As the second African to serve in the Gold Coast Legislative Assembly and a founder of the famous Achimota School in Accra, Ghana, Nana Sir Ofori Atta I was the Paramount Chief of Akyem Abuakwa Traditional Area, known in the local dialect as “Okyehene.” He was a nationalist and an educator. This was around 1928.
October 11, 1881, marked Nana Ofori Atta’s birth. He was once known as Kwadwo Fredua Agyeman before being named Aaron Emmanuel Boakye Danquah. His mother was Akosua Buo Gyankromaa, the youngest of three daughters of Ohemaa Dokuaa and the son of Afriyie Akoto.
He was raised by Emmanuel Yaw of Begoro—Akim-Abuakwa. Ofori Atta received his education at the Presbyterian College of Education, Akropong, and in Basel Mission’s Akuropon seminary. After two years, he quit the seminary to work as a solicitor’s clerk.
He afterward joined the West African Frontier Force and fought in the Yaa Asantewaa War. He was chosen as Akyem Abuakwa’s Omanhene in 1912, and in 1916 he was elected to the Legislative Council.
When he rose to power on November 27, 1912, Ofori Atta I was met with formidable obstacles. First, Okyenhene’s power was at an all-time low. In 1905, some ten years earlier, Okyenhene Amoako Atta I and his Council petitioned the Governor for assistance in response to the district’s increasing populace disobedience and incidences of disrespect for the elders and chiefs.

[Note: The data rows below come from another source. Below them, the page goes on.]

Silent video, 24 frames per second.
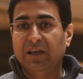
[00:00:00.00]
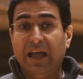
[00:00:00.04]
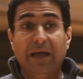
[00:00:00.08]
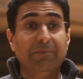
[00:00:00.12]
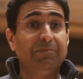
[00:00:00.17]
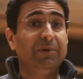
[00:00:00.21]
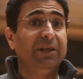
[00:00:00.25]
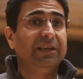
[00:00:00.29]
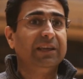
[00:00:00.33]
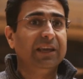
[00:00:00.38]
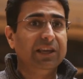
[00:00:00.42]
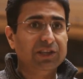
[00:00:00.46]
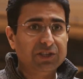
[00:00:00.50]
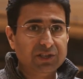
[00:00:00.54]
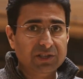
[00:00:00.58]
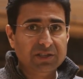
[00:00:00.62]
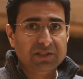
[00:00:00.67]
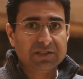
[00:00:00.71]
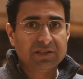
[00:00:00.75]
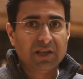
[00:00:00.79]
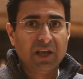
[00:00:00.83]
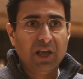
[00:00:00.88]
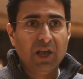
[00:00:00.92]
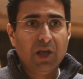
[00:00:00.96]

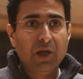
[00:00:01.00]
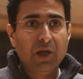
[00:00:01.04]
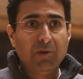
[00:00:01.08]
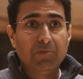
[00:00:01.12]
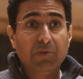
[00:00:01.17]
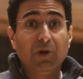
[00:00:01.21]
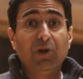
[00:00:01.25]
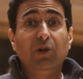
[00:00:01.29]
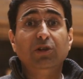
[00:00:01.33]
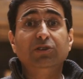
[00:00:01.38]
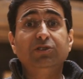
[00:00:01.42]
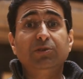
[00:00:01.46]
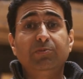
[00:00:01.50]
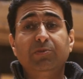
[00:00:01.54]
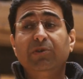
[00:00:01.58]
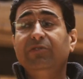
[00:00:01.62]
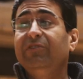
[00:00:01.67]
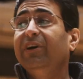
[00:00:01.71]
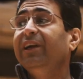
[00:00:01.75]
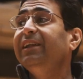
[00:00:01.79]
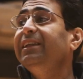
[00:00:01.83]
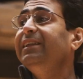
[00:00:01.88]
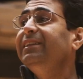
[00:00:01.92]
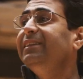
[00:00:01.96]
applications, but also
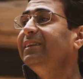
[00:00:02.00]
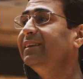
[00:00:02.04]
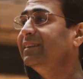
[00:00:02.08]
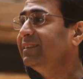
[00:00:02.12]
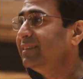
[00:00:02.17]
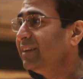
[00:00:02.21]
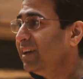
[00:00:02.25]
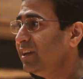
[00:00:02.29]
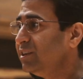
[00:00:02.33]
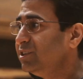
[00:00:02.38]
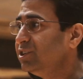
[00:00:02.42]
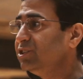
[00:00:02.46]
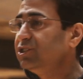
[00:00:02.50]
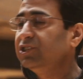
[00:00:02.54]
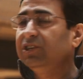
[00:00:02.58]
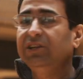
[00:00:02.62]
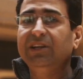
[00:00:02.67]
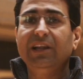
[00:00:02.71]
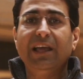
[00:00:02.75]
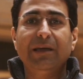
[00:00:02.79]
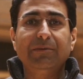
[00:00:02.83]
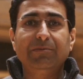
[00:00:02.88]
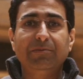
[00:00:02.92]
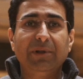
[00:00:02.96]
providing the entire
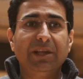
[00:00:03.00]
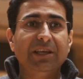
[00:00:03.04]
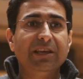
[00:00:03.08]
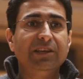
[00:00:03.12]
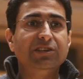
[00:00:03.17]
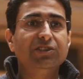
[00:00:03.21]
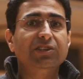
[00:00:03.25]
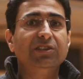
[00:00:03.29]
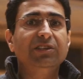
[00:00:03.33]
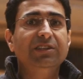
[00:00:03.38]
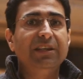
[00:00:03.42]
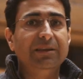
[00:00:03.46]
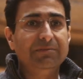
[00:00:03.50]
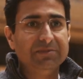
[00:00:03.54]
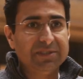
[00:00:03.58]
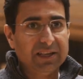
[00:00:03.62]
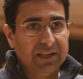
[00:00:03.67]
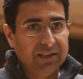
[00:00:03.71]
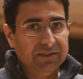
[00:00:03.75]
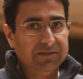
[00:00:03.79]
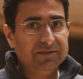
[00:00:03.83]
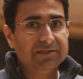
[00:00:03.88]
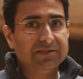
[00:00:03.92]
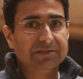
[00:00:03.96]
digital application
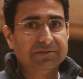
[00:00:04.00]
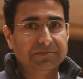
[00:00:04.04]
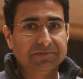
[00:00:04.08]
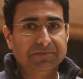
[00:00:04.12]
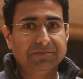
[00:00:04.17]
themselves.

Second, in the third decade of the 19th century, is the rash alienation of stool lands resulting from the Basel Mission’s search for property to establish mission stations in the early 1850s and the succeeding Industrial Revolution.

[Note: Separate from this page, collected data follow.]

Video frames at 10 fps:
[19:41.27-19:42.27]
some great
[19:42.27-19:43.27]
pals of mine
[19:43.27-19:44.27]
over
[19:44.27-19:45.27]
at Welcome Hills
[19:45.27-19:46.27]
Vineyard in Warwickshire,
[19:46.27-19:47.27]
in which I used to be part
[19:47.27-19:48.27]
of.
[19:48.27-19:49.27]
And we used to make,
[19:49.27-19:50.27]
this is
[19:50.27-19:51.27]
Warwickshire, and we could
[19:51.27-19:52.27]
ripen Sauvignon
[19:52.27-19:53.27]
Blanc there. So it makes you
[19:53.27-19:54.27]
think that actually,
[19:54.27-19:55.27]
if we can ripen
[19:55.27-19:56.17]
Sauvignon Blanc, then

Up until the middle of the 19th century, the Akyemfuo mostly used their land for subsistence farming, gold mining, and hunting. One of the “three mightiest and richest kingdoms from which almost all the gold has come, was Akyem,” according to a Dutch Report dated 1701 and cited by Graphic.com.gh.
This frenzied dash toward the Akyem territories had fatal results. Approximately 400 square miles (1036 square kilometers) of Akyem Abuakwa’s territory were lost to migrant farming groups between 1824 and 1900.
Prempeh I repatriated
The return of Asantehene Nana Prempeh I from Seychelles Island was one matter of national importance that caught Nana Ofori Atta’s attention. The Asantehene was taken into custody in 1896 and detained at Elmina Castle until the Yaa Asantewaa War broke out in 1900.

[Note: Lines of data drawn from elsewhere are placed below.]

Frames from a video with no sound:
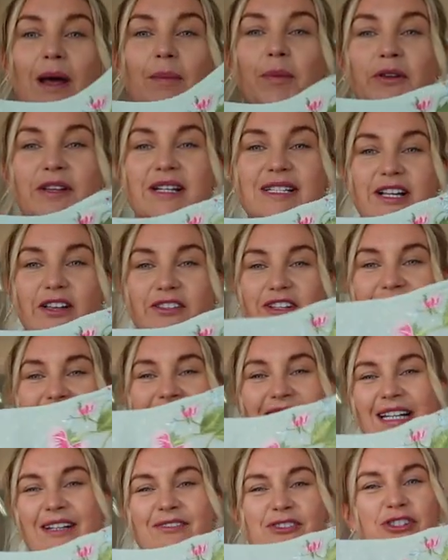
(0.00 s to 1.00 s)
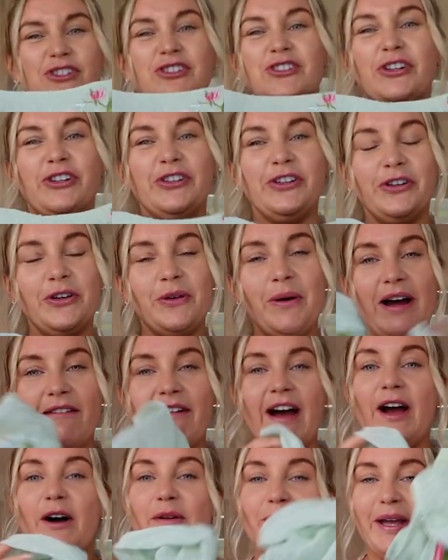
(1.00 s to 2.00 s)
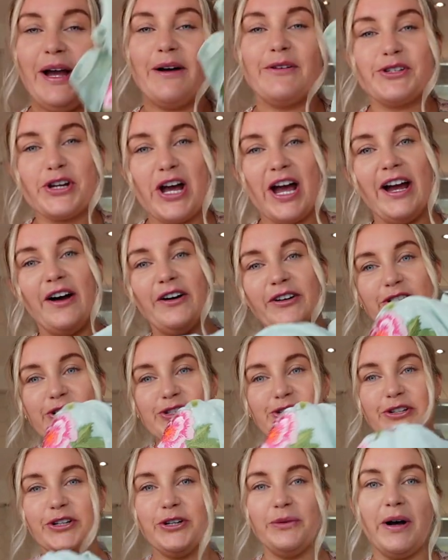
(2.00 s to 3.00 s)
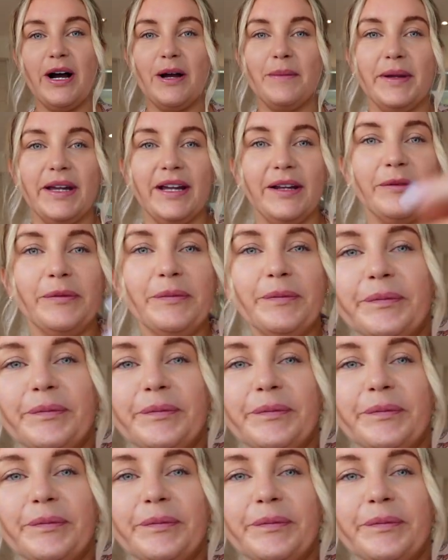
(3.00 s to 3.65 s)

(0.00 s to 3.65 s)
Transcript: I put this on, the sleeves just don't look quite right on me. I'll try it on and show you what I mean.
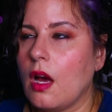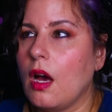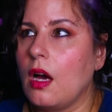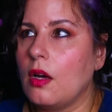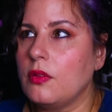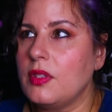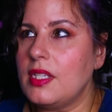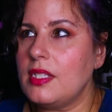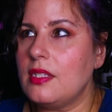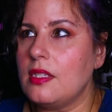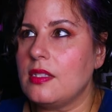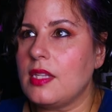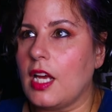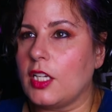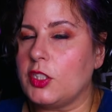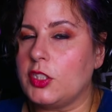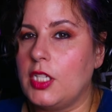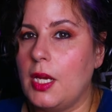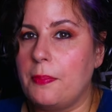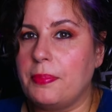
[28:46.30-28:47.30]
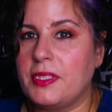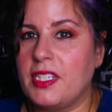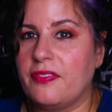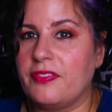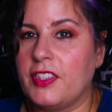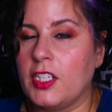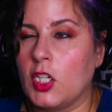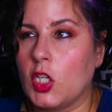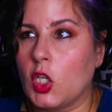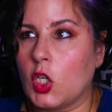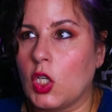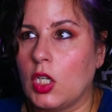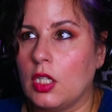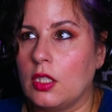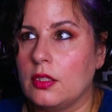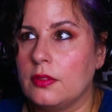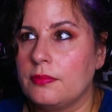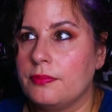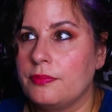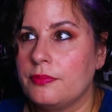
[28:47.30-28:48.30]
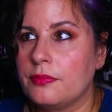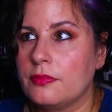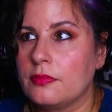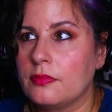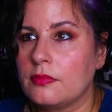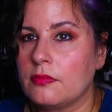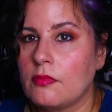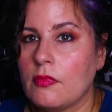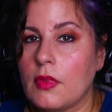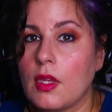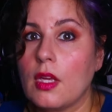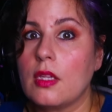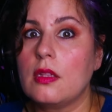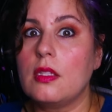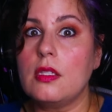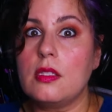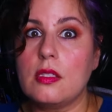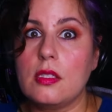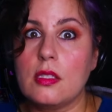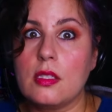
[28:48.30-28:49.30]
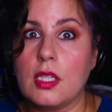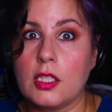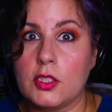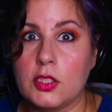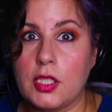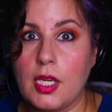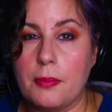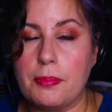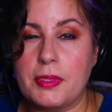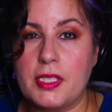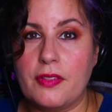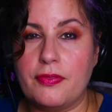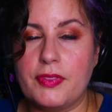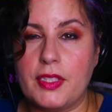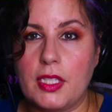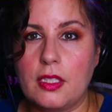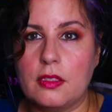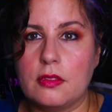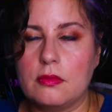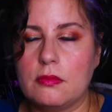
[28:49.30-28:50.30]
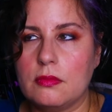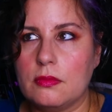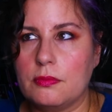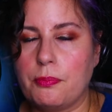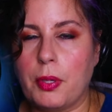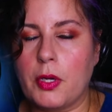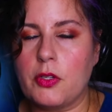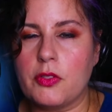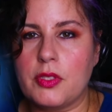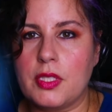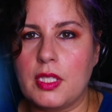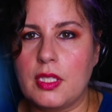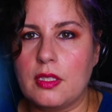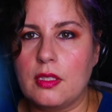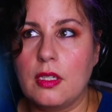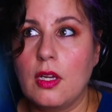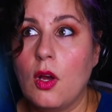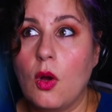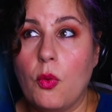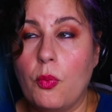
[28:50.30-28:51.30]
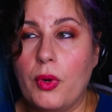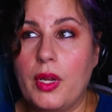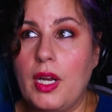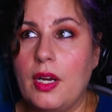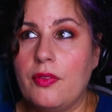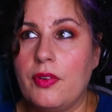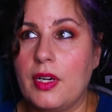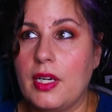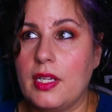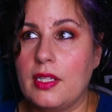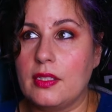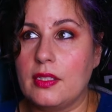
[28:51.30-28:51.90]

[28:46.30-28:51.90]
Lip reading: Oh, this is that shape-shifting girl. This is the shape-shifting person, whatever it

He was then transferred to Sierra Leone and held there until 1924, before being transferred to Seychelles Island off the coast of South Africa. Ofori Atta announced a proposal to send the Asantehene back to his homeland during the Legislative Council’s 1919–20 session.
Despite praising the proposal, Governor Guggisberg told the Legislative Council that it should be delayed for the time being until a better opportunity arose because of fresh changes in the administration. The proposal was dropped. Nana Prempeh returned home in 1924, around four years later.
British Knighthood
From the time of his election in 1912 until his passing in 1943, Nana Sir Ofori Atta I reigned as king of Akyem Abuakwa, one of the biggest and richest kingdoms of the former Gold Coast Colony (now Ghana).
For his dedicated work in politics and dedication to the Gold Coast Colony, Nana Ofori Atta was knighted or decorated as a Knight of the British Empire (KBE) in 1927. From that point on, he went by the title Nana Sir Ofori Atta.
Grandchildren
He was the grandfather of Osagyefo Amoatia Ofori Panin II, the reigning King of Akyem Abuakwa; Nana Addo Dankwa Akufo-Addo, the current President of Ghana; Ken Ofori-Atta, the current minister of finance and founder of the Databank Group; and Samuel Atta Akyea, a former minister of State and current Member of Parliament for the Abuakwa South constituency in Eastern Ghana.
Despite his low points, as is common with every leader since time immemorial, Nana Sir Ofori Atta I served his subjects with diligence. The Achimota School he founded continues to produce great leaders to support the human resources required to move Ghana forward.